Dataset entries
----------------
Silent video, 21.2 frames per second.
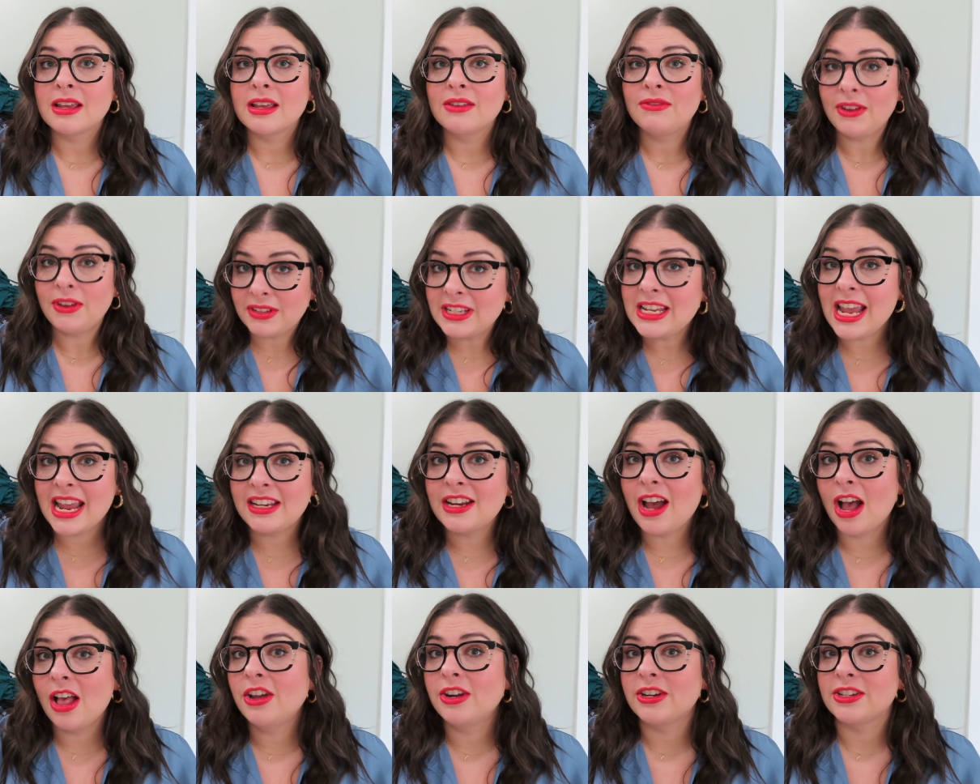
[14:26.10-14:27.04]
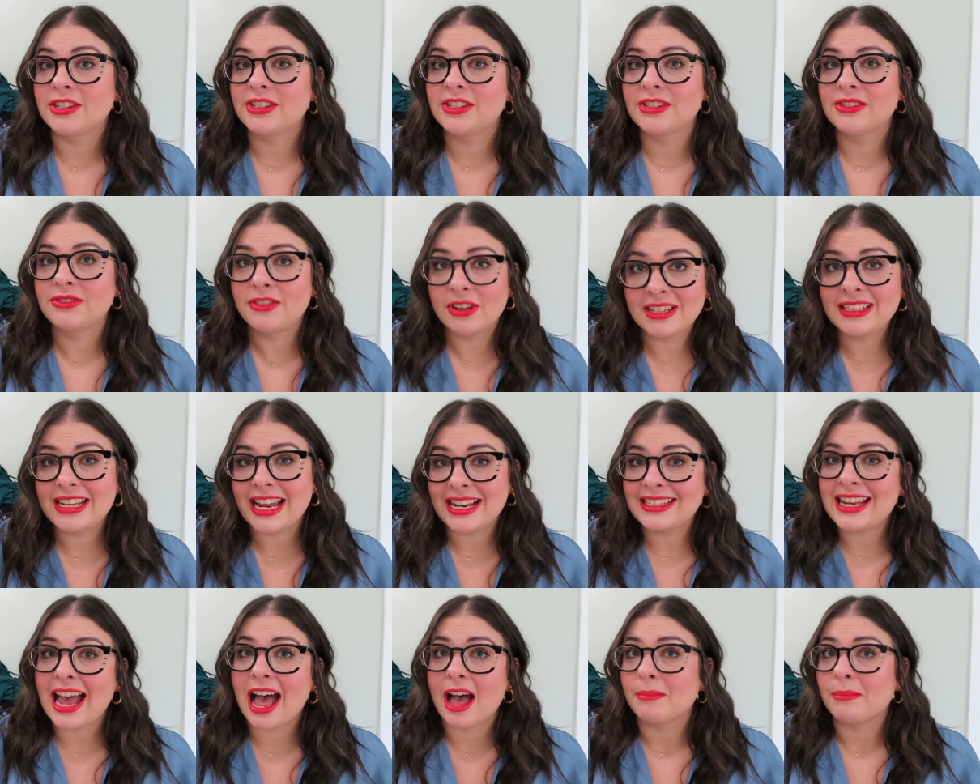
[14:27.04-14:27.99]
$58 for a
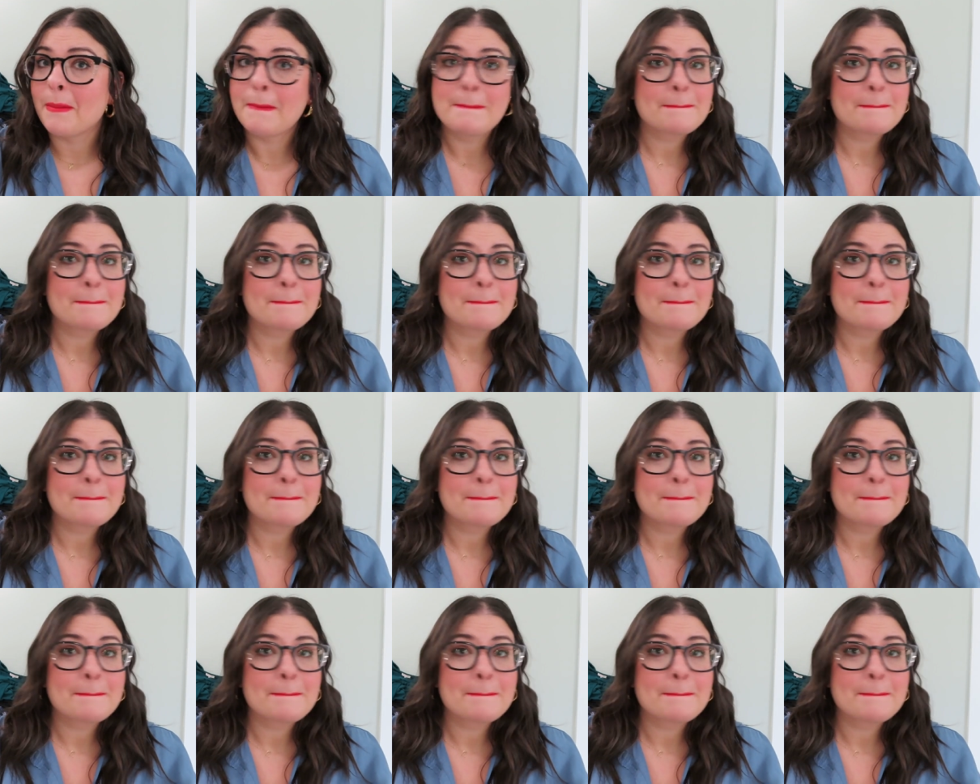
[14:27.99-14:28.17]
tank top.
----------------
What you should do
The reply should repeat the listing above exactly and contain no pictures.

Exercise result
Silent video, 21.2 frames per second.
[14:26.10-14:27.04]
[14:27.04-14:27.99]
$58 for a
[14:27.99-14:28.17]
tank top.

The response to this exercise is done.